Now what’s not in the contract is the actions of the agents involved.
If presenting, or receiving a contingent offer, it should be clear what the agent intends to do to market the home, what the Comparative Market Analysis says, and how that CMA compares to mine. The agents are the ones who need to hammer out how to get the Contingent sale done. It should be a collaborative effort, because we do work in the best interest of our clients.
To me, an agent will either play ball, or it should be a pass on the Contingency.
David,
I will shortly be closing on a transaction where I represented the buyer on a contingent contract. No problems. Found the buyer for the house they needed to sell in 4 days. It was a new construction purchase, so pretty much a no brainer. The builder always has something else to sell, and usually doesn’t work toward a “bump” on one of the lots.
Sometimes contingent on the sale of a house makes a lot of sense…sometimes it doesn’t. Sometimes removing the bump clause makes a lot of sense, sometimes it doesn’t.
It’s up to the agents to make some sense out of it all…
Craig, if you mean the use off 22B is “optional”, as in you don’t have to disclose to the seller that the buyer needs to sell in order to buy, I’m pretty sure that’s not the case. That would be an undisclosed “hidden” contingency, and I’m pretty sure there have been lawsuits in the past on that issue.
In reality, I have no idea what you are talking about. Courts tend to give some leeway to pro se parties (parties unrepresented by an attorney in court) but that’s about it. The rest of your comment is — should I say IMHO? — off the mark.
Ardell, yes the “undisclosed contingency” has indeed been the source of lawsuits — such as the one I tried to a jury on August 9.
Craig,
Disclosure is a two way street. Look forward to the story of your case when it is over.
I have run into a buyer here and there who didn’t realize they needed to sell in order to buy, because they had their down payment monies in hand.
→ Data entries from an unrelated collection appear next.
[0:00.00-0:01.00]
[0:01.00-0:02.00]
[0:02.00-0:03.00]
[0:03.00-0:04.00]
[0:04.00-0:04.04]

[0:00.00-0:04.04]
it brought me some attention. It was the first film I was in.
They weren’t relying on the proceeds of sale for the down payment for their next home purchase. I had to point out to them that they didn’t qualify to carry both mortgages simultaneously.
It’s one of the reasons I don’t like lenders using credit scores. Buyers are less likely to consult with more than one lender, and sometimes any lender, well in advance of buying a home. The lender pulling the credit for the evaluation can result in a 25 point drop in the credit score. Checking with 4 lenders could be a 100 point drop resulting in the buyer not being able to buy a house at all.
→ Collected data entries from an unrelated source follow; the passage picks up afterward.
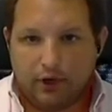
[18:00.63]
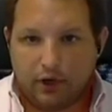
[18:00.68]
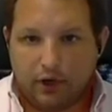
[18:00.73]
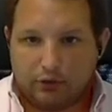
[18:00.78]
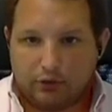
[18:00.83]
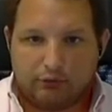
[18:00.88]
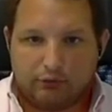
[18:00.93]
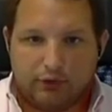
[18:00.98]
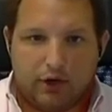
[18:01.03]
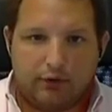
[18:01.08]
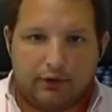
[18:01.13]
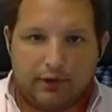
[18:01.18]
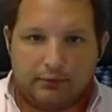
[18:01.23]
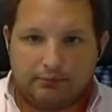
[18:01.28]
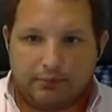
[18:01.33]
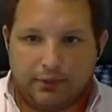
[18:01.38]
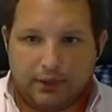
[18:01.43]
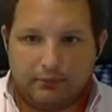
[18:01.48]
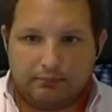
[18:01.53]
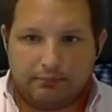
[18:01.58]
we are growing,
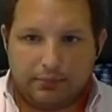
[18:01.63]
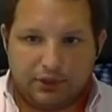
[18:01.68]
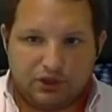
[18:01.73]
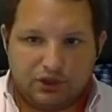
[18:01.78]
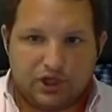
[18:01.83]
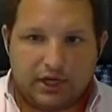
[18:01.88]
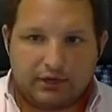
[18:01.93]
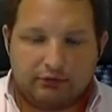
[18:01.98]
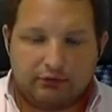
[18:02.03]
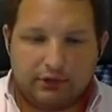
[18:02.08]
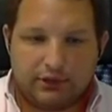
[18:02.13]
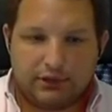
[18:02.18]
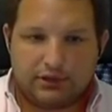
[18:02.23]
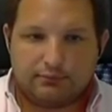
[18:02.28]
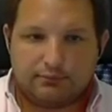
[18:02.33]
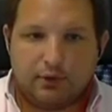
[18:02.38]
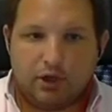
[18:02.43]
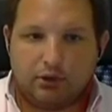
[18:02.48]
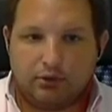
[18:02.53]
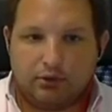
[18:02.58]
but generally
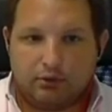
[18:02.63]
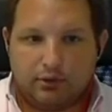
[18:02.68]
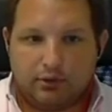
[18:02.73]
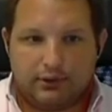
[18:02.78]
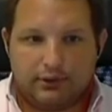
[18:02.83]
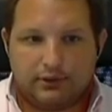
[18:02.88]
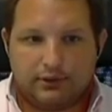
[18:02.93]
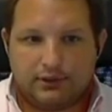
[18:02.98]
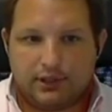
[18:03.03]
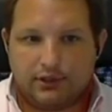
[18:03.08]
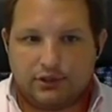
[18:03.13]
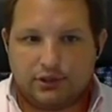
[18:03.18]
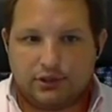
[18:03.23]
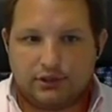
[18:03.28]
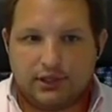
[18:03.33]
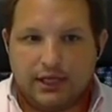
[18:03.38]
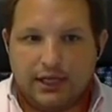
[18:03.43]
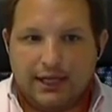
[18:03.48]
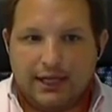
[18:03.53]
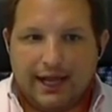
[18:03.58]
smaller
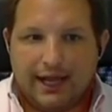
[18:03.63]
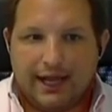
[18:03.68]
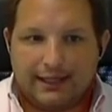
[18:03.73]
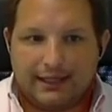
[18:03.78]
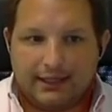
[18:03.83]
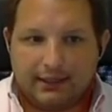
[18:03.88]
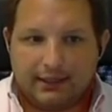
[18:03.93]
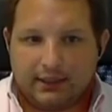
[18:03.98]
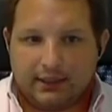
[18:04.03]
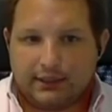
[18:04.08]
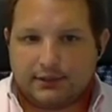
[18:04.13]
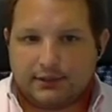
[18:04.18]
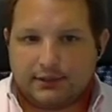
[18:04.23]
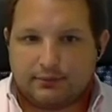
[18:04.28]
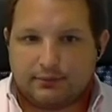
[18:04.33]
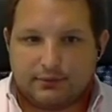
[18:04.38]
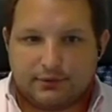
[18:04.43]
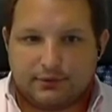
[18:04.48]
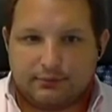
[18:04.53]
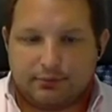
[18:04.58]
organizations, I think that
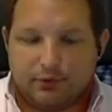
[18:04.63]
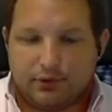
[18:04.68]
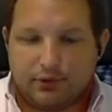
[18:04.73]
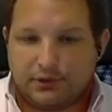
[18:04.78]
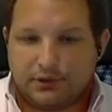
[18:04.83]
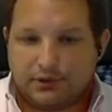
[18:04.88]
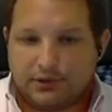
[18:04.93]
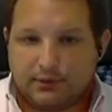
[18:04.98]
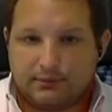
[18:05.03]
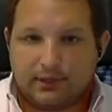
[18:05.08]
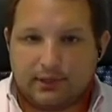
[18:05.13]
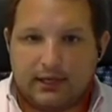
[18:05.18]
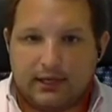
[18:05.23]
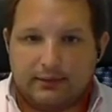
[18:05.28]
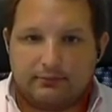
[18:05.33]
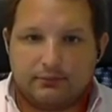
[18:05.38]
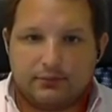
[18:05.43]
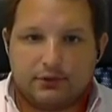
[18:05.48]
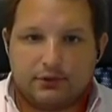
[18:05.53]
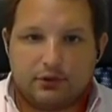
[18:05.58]
customer support is
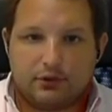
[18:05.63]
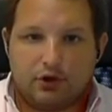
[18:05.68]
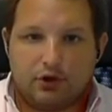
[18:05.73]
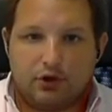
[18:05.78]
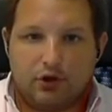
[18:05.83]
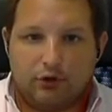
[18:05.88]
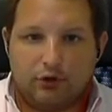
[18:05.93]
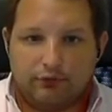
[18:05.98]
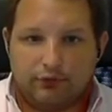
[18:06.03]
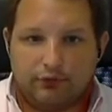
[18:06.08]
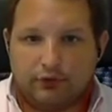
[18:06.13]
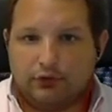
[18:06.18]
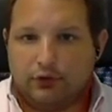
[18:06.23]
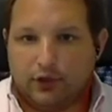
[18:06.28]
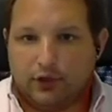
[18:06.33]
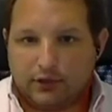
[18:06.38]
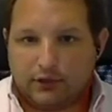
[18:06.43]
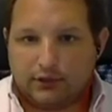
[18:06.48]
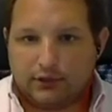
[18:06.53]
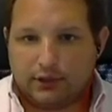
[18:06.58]
sometimes
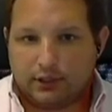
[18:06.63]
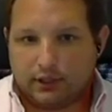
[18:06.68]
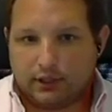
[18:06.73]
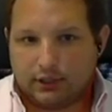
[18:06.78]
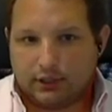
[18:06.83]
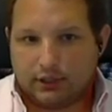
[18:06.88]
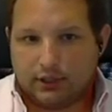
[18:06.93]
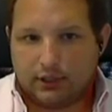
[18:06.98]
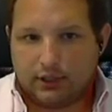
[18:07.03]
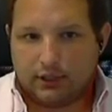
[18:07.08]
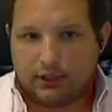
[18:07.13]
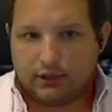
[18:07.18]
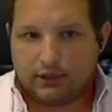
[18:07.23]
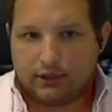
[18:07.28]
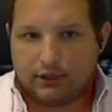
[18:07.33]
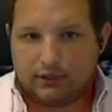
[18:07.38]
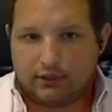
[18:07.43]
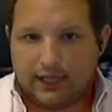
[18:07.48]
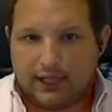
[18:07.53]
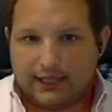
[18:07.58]
overlooked, and I
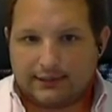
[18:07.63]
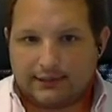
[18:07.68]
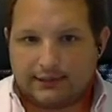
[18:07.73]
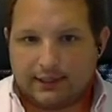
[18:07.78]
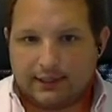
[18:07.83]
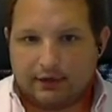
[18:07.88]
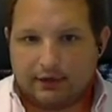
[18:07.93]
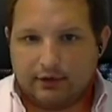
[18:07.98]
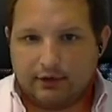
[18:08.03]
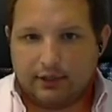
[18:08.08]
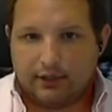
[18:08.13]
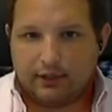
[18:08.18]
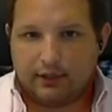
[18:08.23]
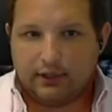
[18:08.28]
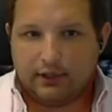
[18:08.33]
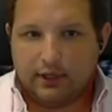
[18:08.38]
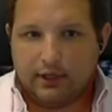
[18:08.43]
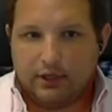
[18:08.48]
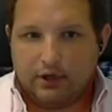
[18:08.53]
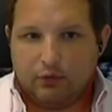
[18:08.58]
think that's an
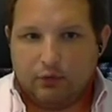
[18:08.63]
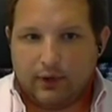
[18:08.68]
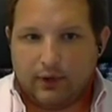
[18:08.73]
area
This “hit” to the credit score for checking in with a lender is causing more home buyers to be less informed. Not a good thing.
Good luck with your case!
Of course my comment, and my perception, is on the mark, IMHO. The only difference a 22A, 22B, or a 34 makes is if you end up in court.
Once again, a Purchase, and Sale Agreement is an agreement, between two parties outlining the terms, and conditions for the sale, of Real Property.
If everybody is happy the forms make no difference what so ever. It’s when things become a misunderstanding, and end up in court, when everybody loses.
Alright, I’m going way out on a limb here to say that Ardell maybe one of those agents who everybody is happy with. It happens a lot in Real Estate. There are some agents who are golden. It makes no difference what they do, every body loves the agent, and would never do anything but defend them.
You could go into court with a mountain of evidence, and no one would say a bad word about the golden agent. You, on the other hand, as the attorney, may be in the right, and get your head handed to him. Court is a crap shoot, where nobody wins, and every body loses.
My only point is that yes, a From 34 is in order, and yes we need an attorney to draft it, and yes we need an attorney for the other party to review it. That is currently how the law reads.